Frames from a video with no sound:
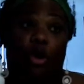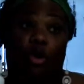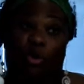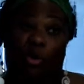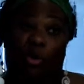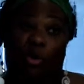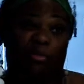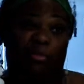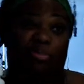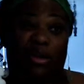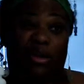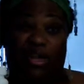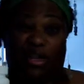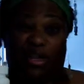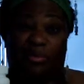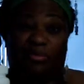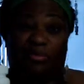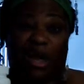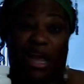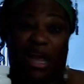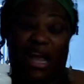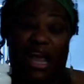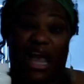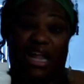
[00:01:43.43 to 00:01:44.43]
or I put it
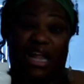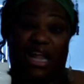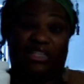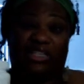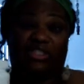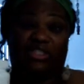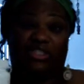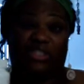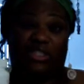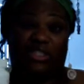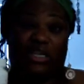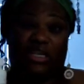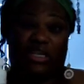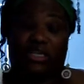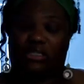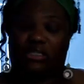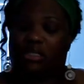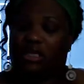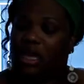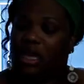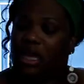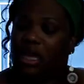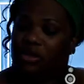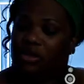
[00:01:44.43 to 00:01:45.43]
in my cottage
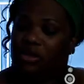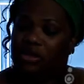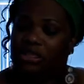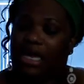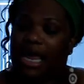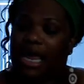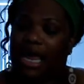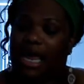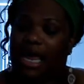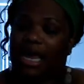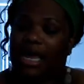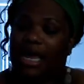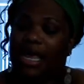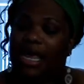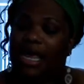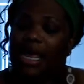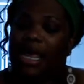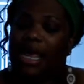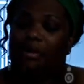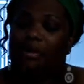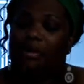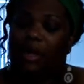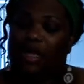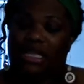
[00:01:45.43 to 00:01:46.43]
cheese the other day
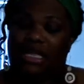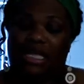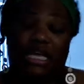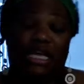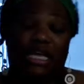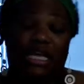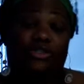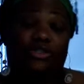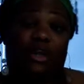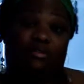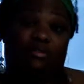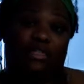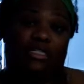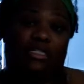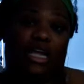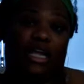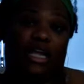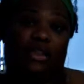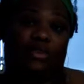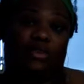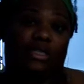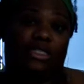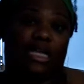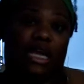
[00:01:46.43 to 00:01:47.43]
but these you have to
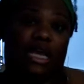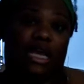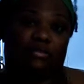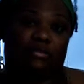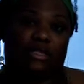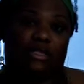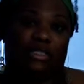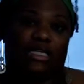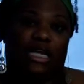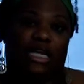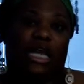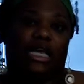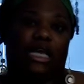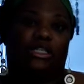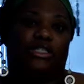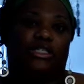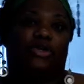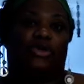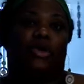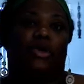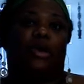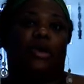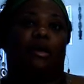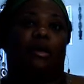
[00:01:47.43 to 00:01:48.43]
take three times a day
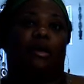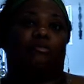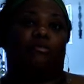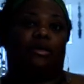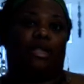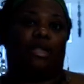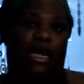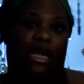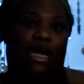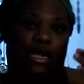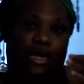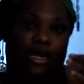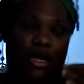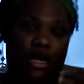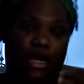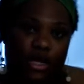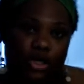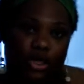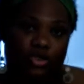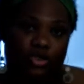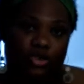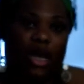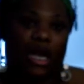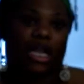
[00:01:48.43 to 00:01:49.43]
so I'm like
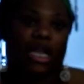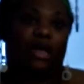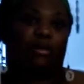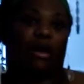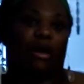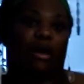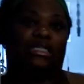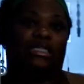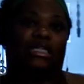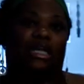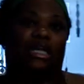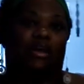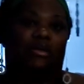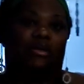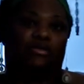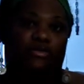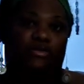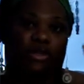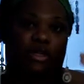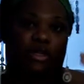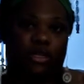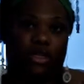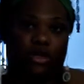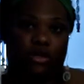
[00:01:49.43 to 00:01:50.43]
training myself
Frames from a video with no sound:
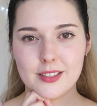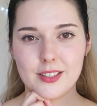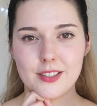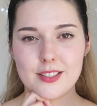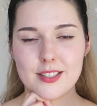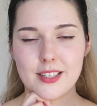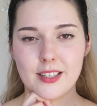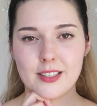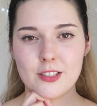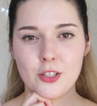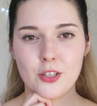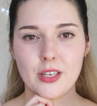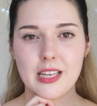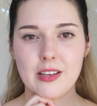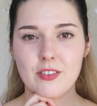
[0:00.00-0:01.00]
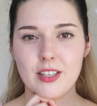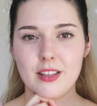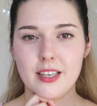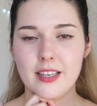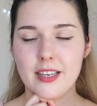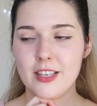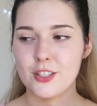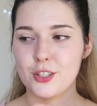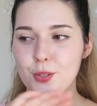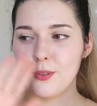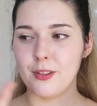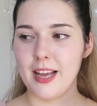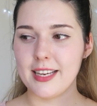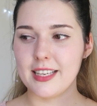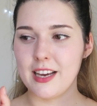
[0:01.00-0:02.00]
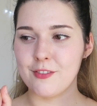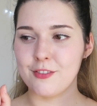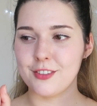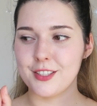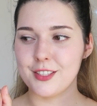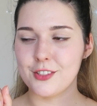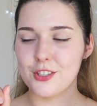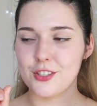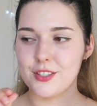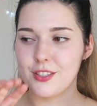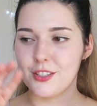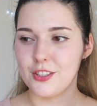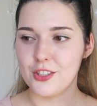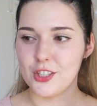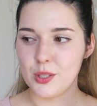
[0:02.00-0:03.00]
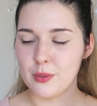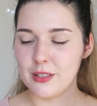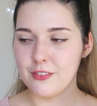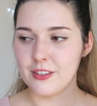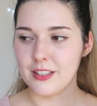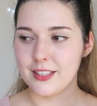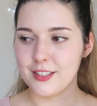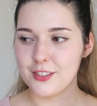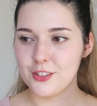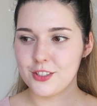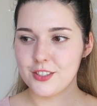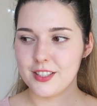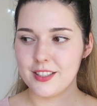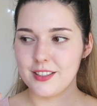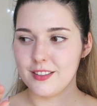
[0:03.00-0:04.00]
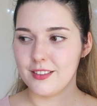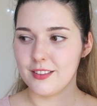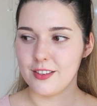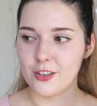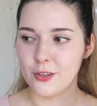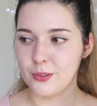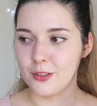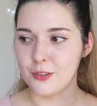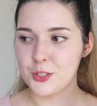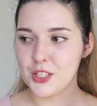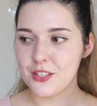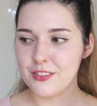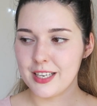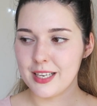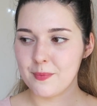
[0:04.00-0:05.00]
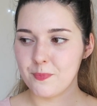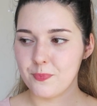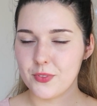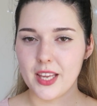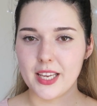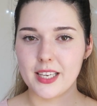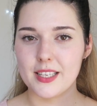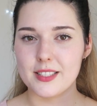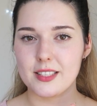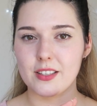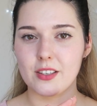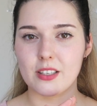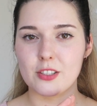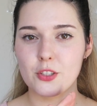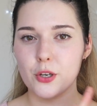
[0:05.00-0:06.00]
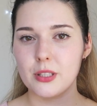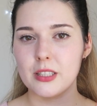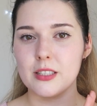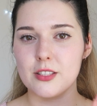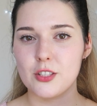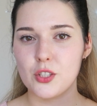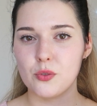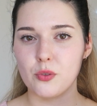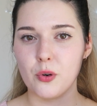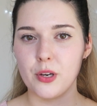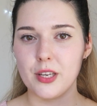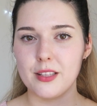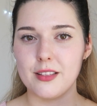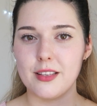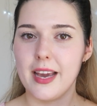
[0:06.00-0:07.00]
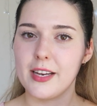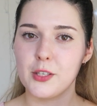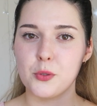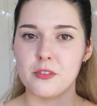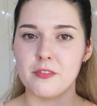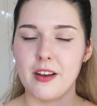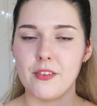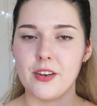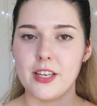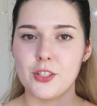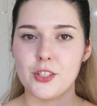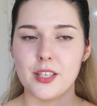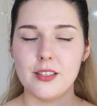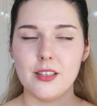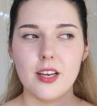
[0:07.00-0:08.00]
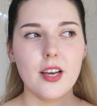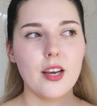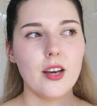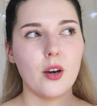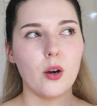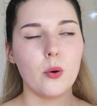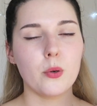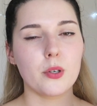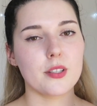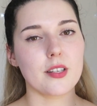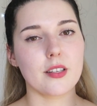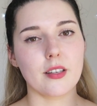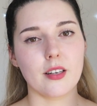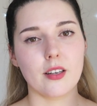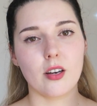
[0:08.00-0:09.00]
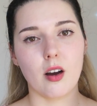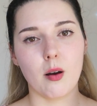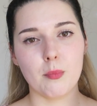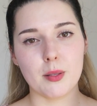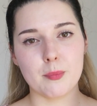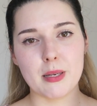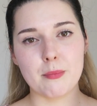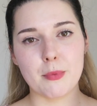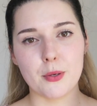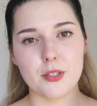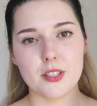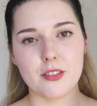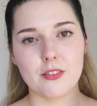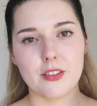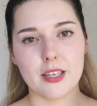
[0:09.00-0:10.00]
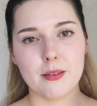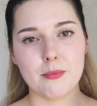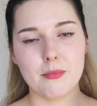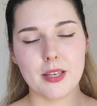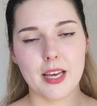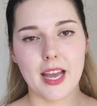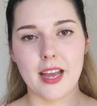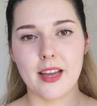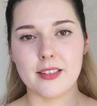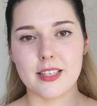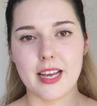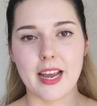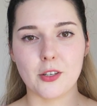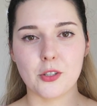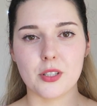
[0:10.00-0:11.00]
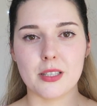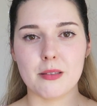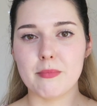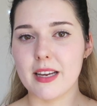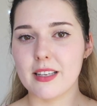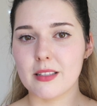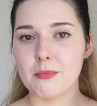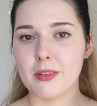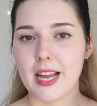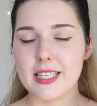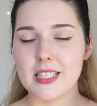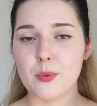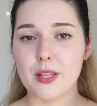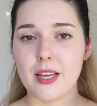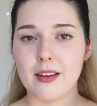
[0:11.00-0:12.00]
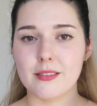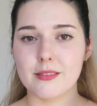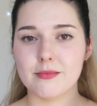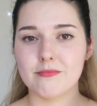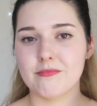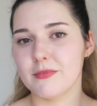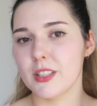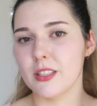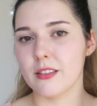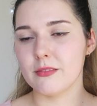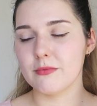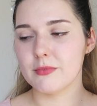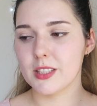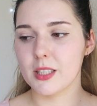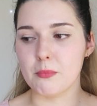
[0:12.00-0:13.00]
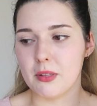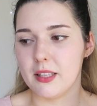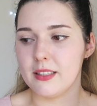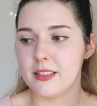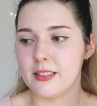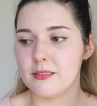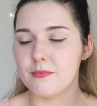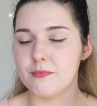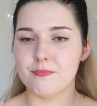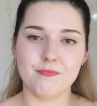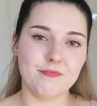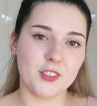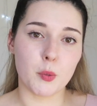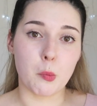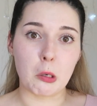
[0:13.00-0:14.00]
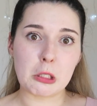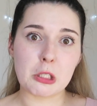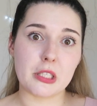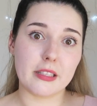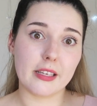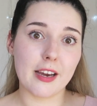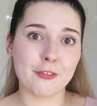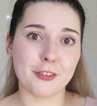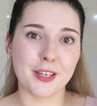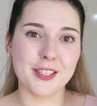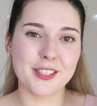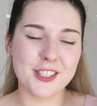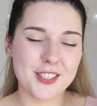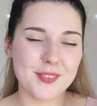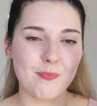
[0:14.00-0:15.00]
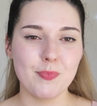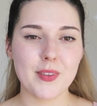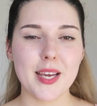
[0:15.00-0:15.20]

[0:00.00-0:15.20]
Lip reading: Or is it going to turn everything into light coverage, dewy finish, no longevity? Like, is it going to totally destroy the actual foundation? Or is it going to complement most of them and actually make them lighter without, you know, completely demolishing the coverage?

==================================================

> [THE TASK] Print every entry verbatim and leave all pictures out.

> [THE ANSWER]
Frames from a video with no sound:
[00:01:43.43 to 00:01:44.43]
or I put it
[00:01:44.43 to 00:01:45.43]
in my cottage
[00:01:45.43 to 00:01:46.43]
cheese the other day
[00:01:46.43 to 00:01:47.43]
but these you have to
[00:01:47.43 to 00:01:48.43]
take three times a day
[00:01:48.43 to 00:01:49.43]
so I'm like
[00:01:49.43 to 00:01:50.43]
training myself
Frames from a video with no sound:
[0:00.00-0:01.00]
[0:01.00-0:02.00]
[0:02.00-0:03.00]
[0:03.00-0:04.00]
[0:04.00-0:05.00]
[0:05.00-0:06.00]
[0:06.00-0:07.00]
[0:07.00-0:08.00]
[0:08.00-0:09.00]
[0:09.00-0:10.00]
[0:10.00-0:11.00]
[0:11.00-0:12.00]
[0:12.00-0:13.00]
[0:13.00-0:14.00]
[0:14.00-0:15.00]
[0:15.00-0:15.20]

[0:00.00-0:15.20]
Lip reading: Or is it going to turn everything into light coverage, dewy finish, no longevity? Like, is it going to totally destroy the actual foundation? Or is it going to complement most of them and actually make them lighter without, you know, completely demolishing the coverage?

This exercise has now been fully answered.